(Stored data)
··········

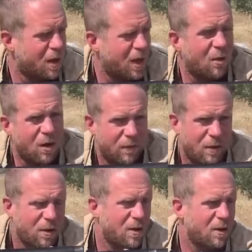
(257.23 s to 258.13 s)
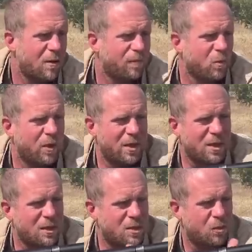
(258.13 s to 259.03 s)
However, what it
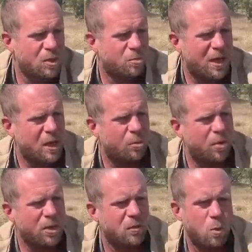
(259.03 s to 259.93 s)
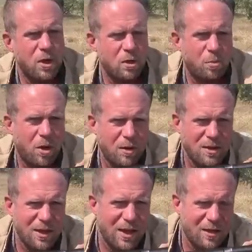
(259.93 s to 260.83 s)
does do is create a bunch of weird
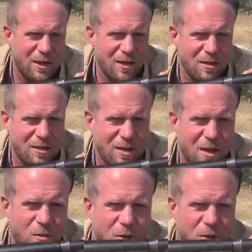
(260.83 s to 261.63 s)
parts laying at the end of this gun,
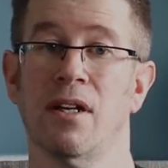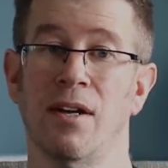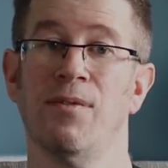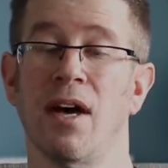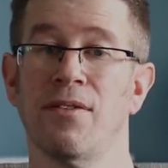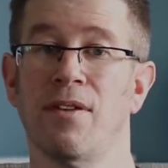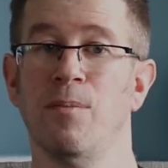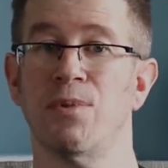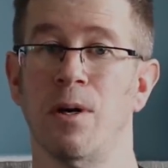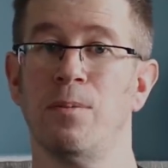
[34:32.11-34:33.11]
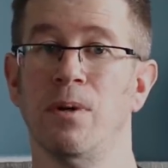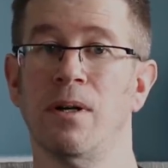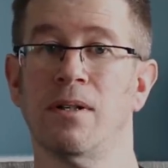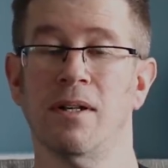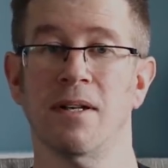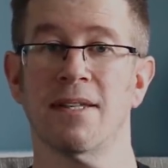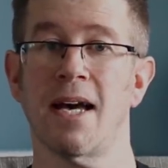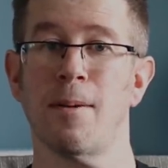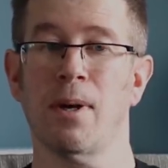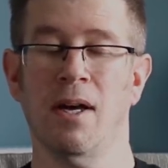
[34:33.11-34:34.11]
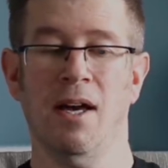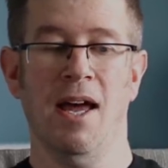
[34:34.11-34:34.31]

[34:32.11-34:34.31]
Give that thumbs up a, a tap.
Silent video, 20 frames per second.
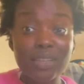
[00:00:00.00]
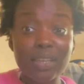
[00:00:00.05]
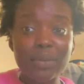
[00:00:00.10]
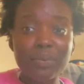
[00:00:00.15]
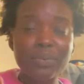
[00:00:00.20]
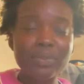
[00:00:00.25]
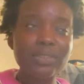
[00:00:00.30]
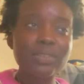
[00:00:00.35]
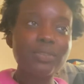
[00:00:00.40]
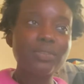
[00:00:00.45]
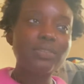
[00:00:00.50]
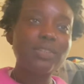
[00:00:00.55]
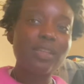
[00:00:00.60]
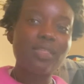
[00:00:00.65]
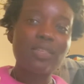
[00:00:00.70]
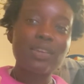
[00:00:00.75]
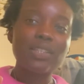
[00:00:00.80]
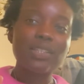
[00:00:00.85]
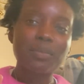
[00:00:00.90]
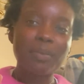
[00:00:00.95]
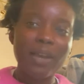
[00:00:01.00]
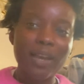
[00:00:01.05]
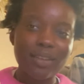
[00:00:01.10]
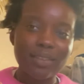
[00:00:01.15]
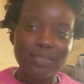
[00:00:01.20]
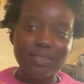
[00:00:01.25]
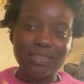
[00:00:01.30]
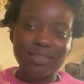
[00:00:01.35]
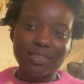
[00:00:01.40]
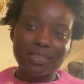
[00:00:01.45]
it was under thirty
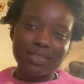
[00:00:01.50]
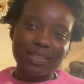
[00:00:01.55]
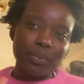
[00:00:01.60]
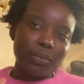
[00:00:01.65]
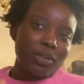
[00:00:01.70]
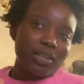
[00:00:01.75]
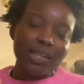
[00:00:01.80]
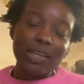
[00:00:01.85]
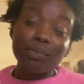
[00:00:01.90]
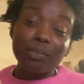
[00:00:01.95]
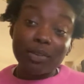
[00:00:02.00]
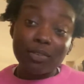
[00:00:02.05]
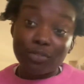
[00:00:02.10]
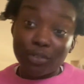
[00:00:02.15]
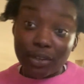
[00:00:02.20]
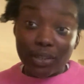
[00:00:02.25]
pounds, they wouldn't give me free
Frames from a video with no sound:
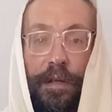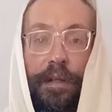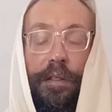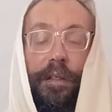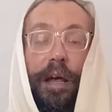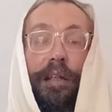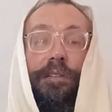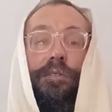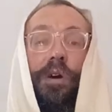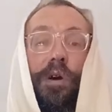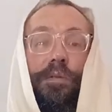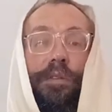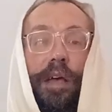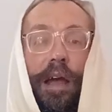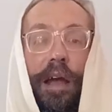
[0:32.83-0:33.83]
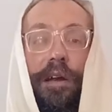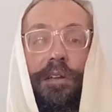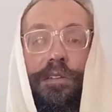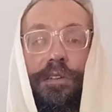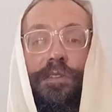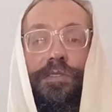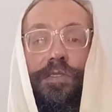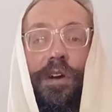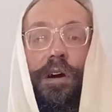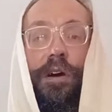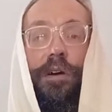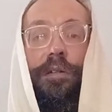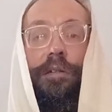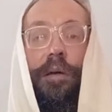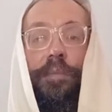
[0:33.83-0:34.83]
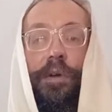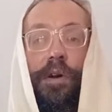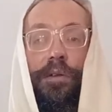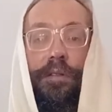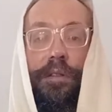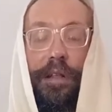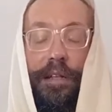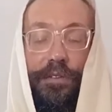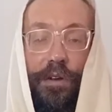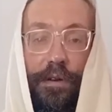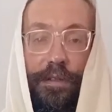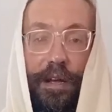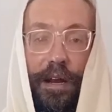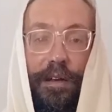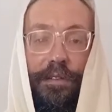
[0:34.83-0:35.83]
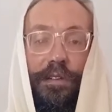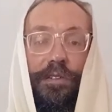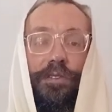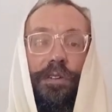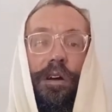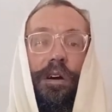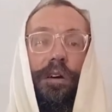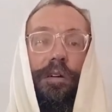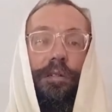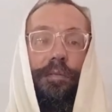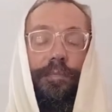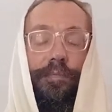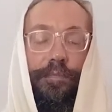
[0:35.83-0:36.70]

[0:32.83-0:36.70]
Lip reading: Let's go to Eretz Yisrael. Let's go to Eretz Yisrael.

··········

■ **EXERCISE DIRECTIONS**
Go through the entries and retype each one exactly, skipping any image.

■ **FINISHED EXERCISE**
(257.23 s to 258.13 s)
(258.13 s to 259.03 s)
However, what it
(259.03 s to 259.93 s)
(259.93 s to 260.83 s)
does do is create a bunch of weird
(260.83 s to 261.63 s)
parts laying at the end of this gun,
[34:32.11-34:33.11]
[34:33.11-34:34.11]
[34:34.11-34:34.31]

[34:32.11-34:34.31]
Give that thumbs up a, a tap.
Silent video, 20 frames per second.
[00:00:00.00]
[00:00:00.05]
[00:00:00.10]
[00:00:00.15]
[00:00:00.20]
[00:00:00.25]
[00:00:00.30]
[00:00:00.35]
[00:00:00.40]
[00:00:00.45]
[00:00:00.50]
[00:00:00.55]
[00:00:00.60]
[00:00:00.65]
[00:00:00.70]
[00:00:00.75]
[00:00:00.80]
[00:00:00.85]
[00:00:00.90]
[00:00:00.95]
[00:00:01.00]
[00:00:01.05]
[00:00:01.10]
[00:00:01.15]
[00:00:01.20]
[00:00:01.25]
[00:00:01.30]
[00:00:01.35]
[00:00:01.40]
[00:00:01.45]
it was under thirty
[00:00:01.50]
[00:00:01.55]
[00:00:01.60]
[00:00:01.65]
[00:00:01.70]
[00:00:01.75]
[00:00:01.80]
[00:00:01.85]
[00:00:01.90]
[00:00:01.95]
[00:00:02.00]
[00:00:02.05]
[00:00:02.10]
[00:00:02.15]
[00:00:02.20]
[00:00:02.25]
pounds, they wouldn't give me free
Frames from a video with no sound:
[0:32.83-0:33.83]
[0:33.83-0:34.83]
[0:34.83-0:35.83]
[0:35.83-0:36.70]

[0:32.83-0:36.70]
Lip reading: Let's go to Eretz Yisrael. Let's go to Eretz Yisrael.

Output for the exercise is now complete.